◆ AIM OF THE TASK:
A faithful, word-for-word copy of the data below is required, without pictures.

____ GIVEN ENTRIES

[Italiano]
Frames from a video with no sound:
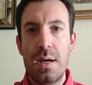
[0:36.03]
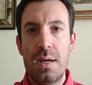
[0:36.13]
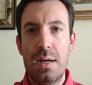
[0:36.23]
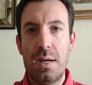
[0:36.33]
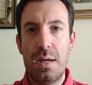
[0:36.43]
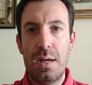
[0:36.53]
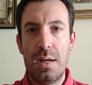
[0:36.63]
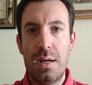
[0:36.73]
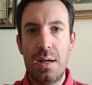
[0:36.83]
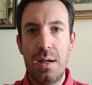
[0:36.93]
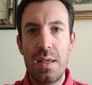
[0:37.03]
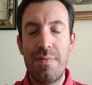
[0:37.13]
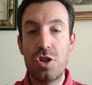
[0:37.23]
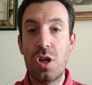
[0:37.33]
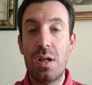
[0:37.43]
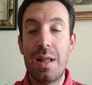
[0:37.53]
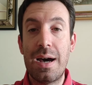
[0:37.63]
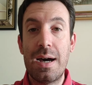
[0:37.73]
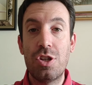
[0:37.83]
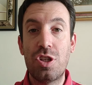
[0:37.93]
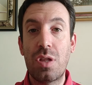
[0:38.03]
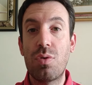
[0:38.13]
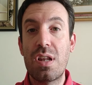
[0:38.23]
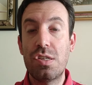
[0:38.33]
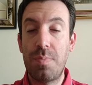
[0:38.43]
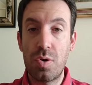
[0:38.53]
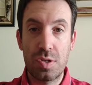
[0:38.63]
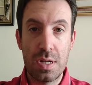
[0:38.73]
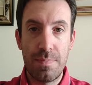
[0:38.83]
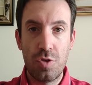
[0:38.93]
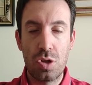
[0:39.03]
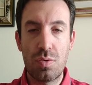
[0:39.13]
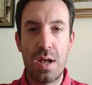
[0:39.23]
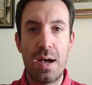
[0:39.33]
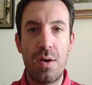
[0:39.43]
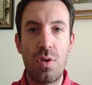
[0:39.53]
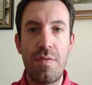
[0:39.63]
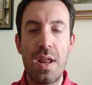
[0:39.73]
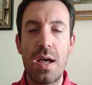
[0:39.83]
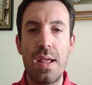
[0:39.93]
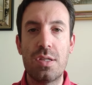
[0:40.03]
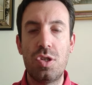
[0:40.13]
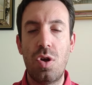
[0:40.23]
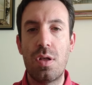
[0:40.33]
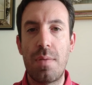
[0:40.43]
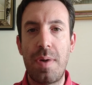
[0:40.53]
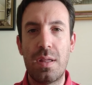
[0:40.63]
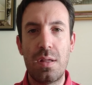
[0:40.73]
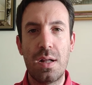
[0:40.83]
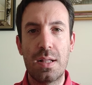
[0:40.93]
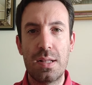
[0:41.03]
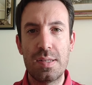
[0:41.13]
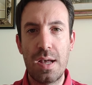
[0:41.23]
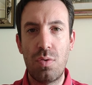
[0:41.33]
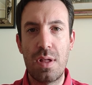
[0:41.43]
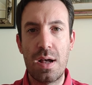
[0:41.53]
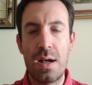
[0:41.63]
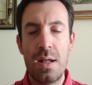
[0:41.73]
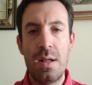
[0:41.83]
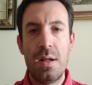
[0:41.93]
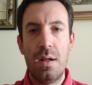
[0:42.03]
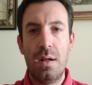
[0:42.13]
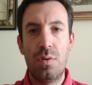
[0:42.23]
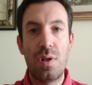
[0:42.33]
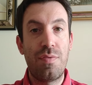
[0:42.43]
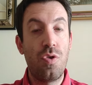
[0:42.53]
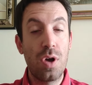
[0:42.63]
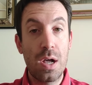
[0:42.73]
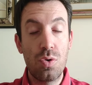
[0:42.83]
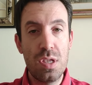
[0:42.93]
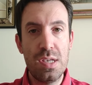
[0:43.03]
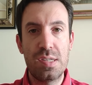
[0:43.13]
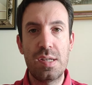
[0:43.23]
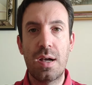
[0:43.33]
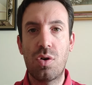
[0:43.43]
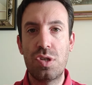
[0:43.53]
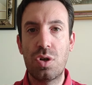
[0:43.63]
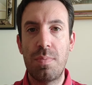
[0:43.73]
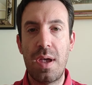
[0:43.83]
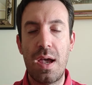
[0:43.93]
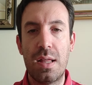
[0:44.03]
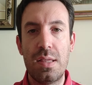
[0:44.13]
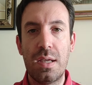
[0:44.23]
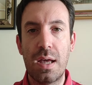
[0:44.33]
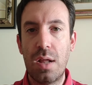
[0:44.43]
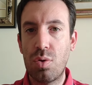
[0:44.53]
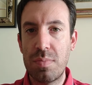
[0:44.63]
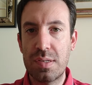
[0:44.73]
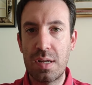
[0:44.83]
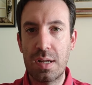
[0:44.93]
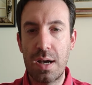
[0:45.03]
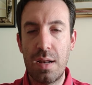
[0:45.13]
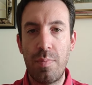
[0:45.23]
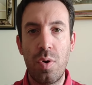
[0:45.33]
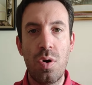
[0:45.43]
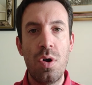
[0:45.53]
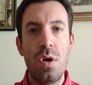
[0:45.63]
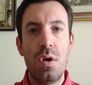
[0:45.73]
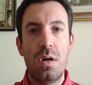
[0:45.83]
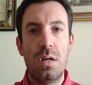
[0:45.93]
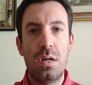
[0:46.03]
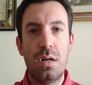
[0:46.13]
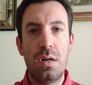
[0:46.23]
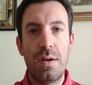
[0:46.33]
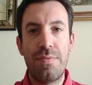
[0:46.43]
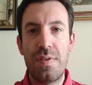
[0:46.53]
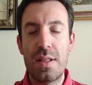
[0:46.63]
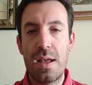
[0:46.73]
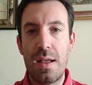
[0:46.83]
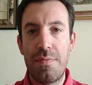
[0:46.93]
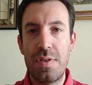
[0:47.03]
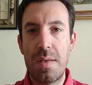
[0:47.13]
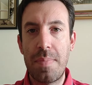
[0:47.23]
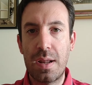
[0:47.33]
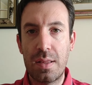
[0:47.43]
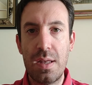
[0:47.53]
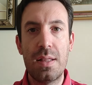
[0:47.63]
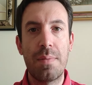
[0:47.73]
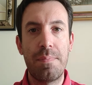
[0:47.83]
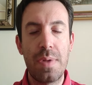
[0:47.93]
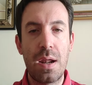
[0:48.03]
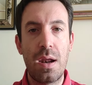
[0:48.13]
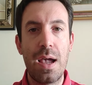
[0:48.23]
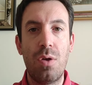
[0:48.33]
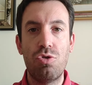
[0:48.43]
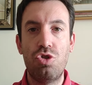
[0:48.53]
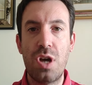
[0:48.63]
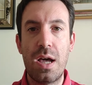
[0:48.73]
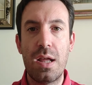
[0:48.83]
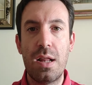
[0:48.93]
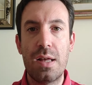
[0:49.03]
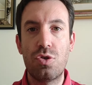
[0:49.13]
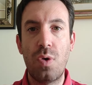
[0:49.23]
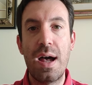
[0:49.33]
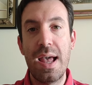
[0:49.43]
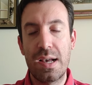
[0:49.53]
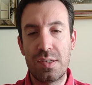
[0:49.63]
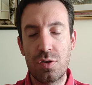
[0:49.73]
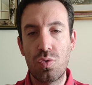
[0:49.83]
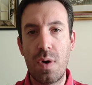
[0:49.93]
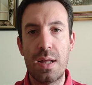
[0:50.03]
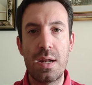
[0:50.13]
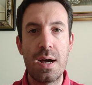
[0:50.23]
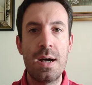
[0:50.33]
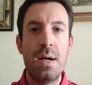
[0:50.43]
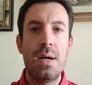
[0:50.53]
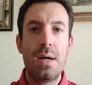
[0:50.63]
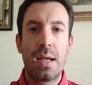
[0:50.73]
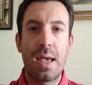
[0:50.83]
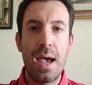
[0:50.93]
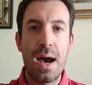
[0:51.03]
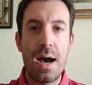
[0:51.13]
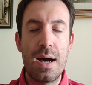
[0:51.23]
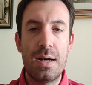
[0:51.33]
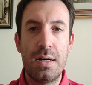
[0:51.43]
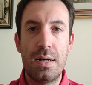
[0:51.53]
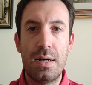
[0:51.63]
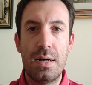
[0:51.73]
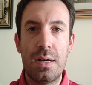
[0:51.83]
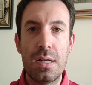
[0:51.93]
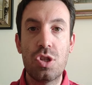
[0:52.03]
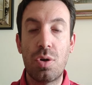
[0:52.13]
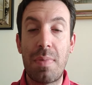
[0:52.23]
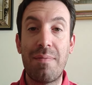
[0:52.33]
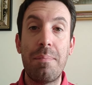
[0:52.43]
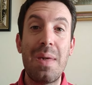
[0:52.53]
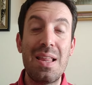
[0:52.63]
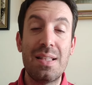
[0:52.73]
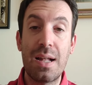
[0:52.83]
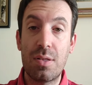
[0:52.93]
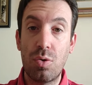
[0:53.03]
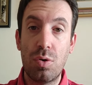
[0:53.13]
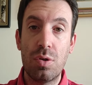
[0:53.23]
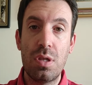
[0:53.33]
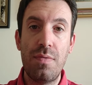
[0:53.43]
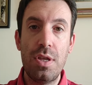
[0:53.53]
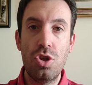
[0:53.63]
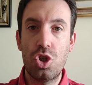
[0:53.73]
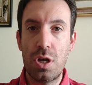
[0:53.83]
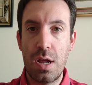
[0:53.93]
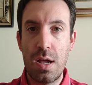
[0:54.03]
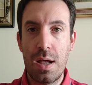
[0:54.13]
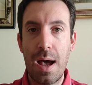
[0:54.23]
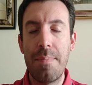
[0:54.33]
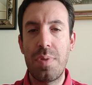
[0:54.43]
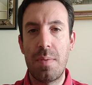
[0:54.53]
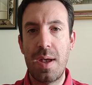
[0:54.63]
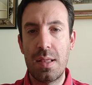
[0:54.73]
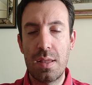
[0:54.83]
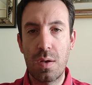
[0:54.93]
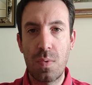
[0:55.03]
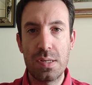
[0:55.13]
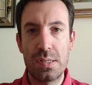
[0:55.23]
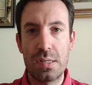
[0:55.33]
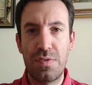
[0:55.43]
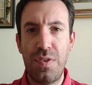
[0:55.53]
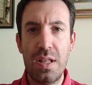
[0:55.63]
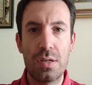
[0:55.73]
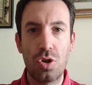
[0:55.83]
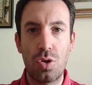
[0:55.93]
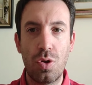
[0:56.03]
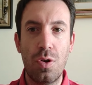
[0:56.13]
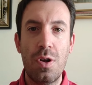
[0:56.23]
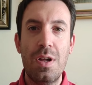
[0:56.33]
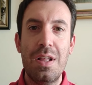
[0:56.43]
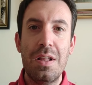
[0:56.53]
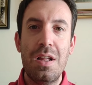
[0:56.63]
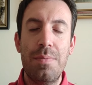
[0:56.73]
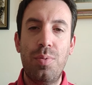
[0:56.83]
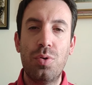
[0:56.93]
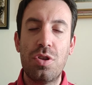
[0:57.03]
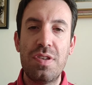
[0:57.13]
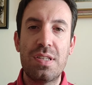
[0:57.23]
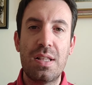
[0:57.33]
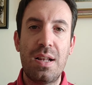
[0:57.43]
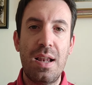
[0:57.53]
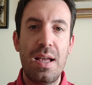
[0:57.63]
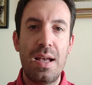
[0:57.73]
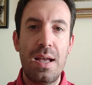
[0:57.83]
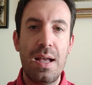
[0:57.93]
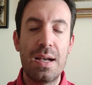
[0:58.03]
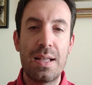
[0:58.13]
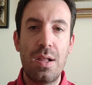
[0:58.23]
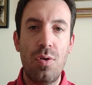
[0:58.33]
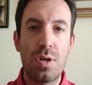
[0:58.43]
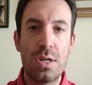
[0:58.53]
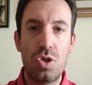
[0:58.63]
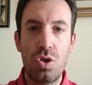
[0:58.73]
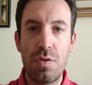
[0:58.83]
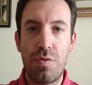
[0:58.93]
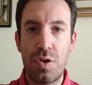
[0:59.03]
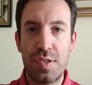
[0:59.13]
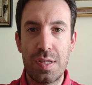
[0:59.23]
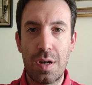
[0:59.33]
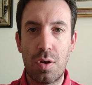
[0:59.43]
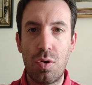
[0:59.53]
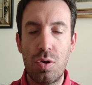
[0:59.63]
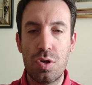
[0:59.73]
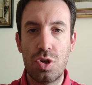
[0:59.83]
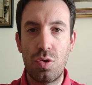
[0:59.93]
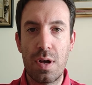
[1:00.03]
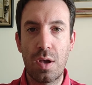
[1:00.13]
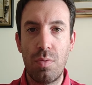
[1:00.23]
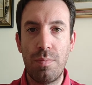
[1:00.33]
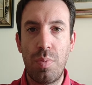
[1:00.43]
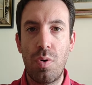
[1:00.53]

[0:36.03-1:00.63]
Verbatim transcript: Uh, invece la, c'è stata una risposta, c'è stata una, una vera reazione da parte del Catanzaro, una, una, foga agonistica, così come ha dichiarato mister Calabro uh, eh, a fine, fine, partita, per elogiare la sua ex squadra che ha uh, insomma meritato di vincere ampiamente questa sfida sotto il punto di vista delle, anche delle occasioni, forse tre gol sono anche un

________

◆ PROBLEM SOLUTION:
[Italiano]
Frames from a video with no sound:
[0:36.03]
[0:36.13]
[0:36.23]
[0:36.33]
[0:36.43]
[0:36.53]
[0:36.63]
[0:36.73]
[0:36.83]
[0:36.93]
[0:37.03]
[0:37.13]
[0:37.23]
[0:37.33]
[0:37.43]
[0:37.53]
[0:37.63]
[0:37.73]
[0:37.83]
[0:37.93]
[0:38.03]
[0:38.13]
[0:38.23]
[0:38.33]
[0:38.43]
[0:38.53]
[0:38.63]
[0:38.73]
[0:38.83]
[0:38.93]
[0:39.03]
[0:39.13]
[0:39.23]
[0:39.33]
[0:39.43]
[0:39.53]
[0:39.63]
[0:39.73]
[0:39.83]
[0:39.93]
[0:40.03]
[0:40.13]
[0:40.23]
[0:40.33]
[0:40.43]
[0:40.53]
[0:40.63]
[0:40.73]
[0:40.83]
[0:40.93]
[0:41.03]
[0:41.13]
[0:41.23]
[0:41.33]
[0:41.43]
[0:41.53]
[0:41.63]
[0:41.73]
[0:41.83]
[0:41.93]
[0:42.03]
[0:42.13]
[0:42.23]
[0:42.33]
[0:42.43]
[0:42.53]
[0:42.63]
[0:42.73]
[0:42.83]
[0:42.93]
[0:43.03]
[0:43.13]
[0:43.23]
[0:43.33]
[0:43.43]
[0:43.53]
[0:43.63]
[0:43.73]
[0:43.83]
[0:43.93]
[0:44.03]
[0:44.13]
[0:44.23]
[0:44.33]
[0:44.43]
[0:44.53]
[0:44.63]
[0:44.73]
[0:44.83]
[0:44.93]
[0:45.03]
[0:45.13]
[0:45.23]
[0:45.33]
[0:45.43]
[0:45.53]
[0:45.63]
[0:45.73]
[0:45.83]
[0:45.93]
[0:46.03]
[0:46.13]
[0:46.23]
[0:46.33]
[0:46.43]
[0:46.53]
[0:46.63]
[0:46.73]
[0:46.83]
[0:46.93]
[0:47.03]
[0:47.13]
[0:47.23]
[0:47.33]
[0:47.43]
[0:47.53]
[0:47.63]
[0:47.73]
[0:47.83]
[0:47.93]
[0:48.03]
[0:48.13]
[0:48.23]
[0:48.33]
[0:48.43]
[0:48.53]
[0:48.63]
[0:48.73]
[0:48.83]
[0:48.93]
[0:49.03]
[0:49.13]
[0:49.23]
[0:49.33]
[0:49.43]
[0:49.53]
[0:49.63]
[0:49.73]
[0:49.83]
[0:49.93]
[0:50.03]
[0:50.13]
[0:50.23]
[0:50.33]
[0:50.43]
[0:50.53]
[0:50.63]
[0:50.73]
[0:50.83]
[0:50.93]
[0:51.03]
[0:51.13]
[0:51.23]
[0:51.33]
[0:51.43]
[0:51.53]
[0:51.63]
[0:51.73]
[0:51.83]
[0:51.93]
[0:52.03]
[0:52.13]
[0:52.23]
[0:52.33]
[0:52.43]
[0:52.53]
[0:52.63]
[0:52.73]
[0:52.83]
[0:52.93]
[0:53.03]
[0:53.13]
[0:53.23]
[0:53.33]
[0:53.43]
[0:53.53]
[0:53.63]
[0:53.73]
[0:53.83]
[0:53.93]
[0:54.03]
[0:54.13]
[0:54.23]
[0:54.33]
[0:54.43]
[0:54.53]
[0:54.63]
[0:54.73]
[0:54.83]
[0:54.93]
[0:55.03]
[0:55.13]
[0:55.23]
[0:55.33]
[0:55.43]
[0:55.53]
[0:55.63]
[0:55.73]
[0:55.83]
[0:55.93]
[0:56.03]
[0:56.13]
[0:56.23]
[0:56.33]
[0:56.43]
[0:56.53]
[0:56.63]
[0:56.73]
[0:56.83]
[0:56.93]
[0:57.03]
[0:57.13]
[0:57.23]
[0:57.33]
[0:57.43]
[0:57.53]
[0:57.63]
[0:57.73]
[0:57.83]
[0:57.93]
[0:58.03]
[0:58.13]
[0:58.23]
[0:58.33]
[0:58.43]
[0:58.53]
[0:58.63]
[0:58.73]
[0:58.83]
[0:58.93]
[0:59.03]
[0:59.13]
[0:59.23]
[0:59.33]
[0:59.43]
[0:59.53]
[0:59.63]
[0:59.73]
[0:59.83]
[0:59.93]
[1:00.03]
[1:00.13]
[1:00.23]
[1:00.33]
[1:00.43]
[1:00.53]

[0:36.03-1:00.63]
Verbatim transcript: Uh, invece la, c'è stata una risposta, c'è stata una, una vera reazione da parte del Catanzaro, una, una, foga agonistica, così come ha dichiarato mister Calabro uh, eh, a fine, fine, partita, per elogiare la sua ex squadra che ha uh, insomma meritato di vincere ampiamente questa sfida sotto il punto di vista delle, anche delle occasioni, forse tre gol sono anche un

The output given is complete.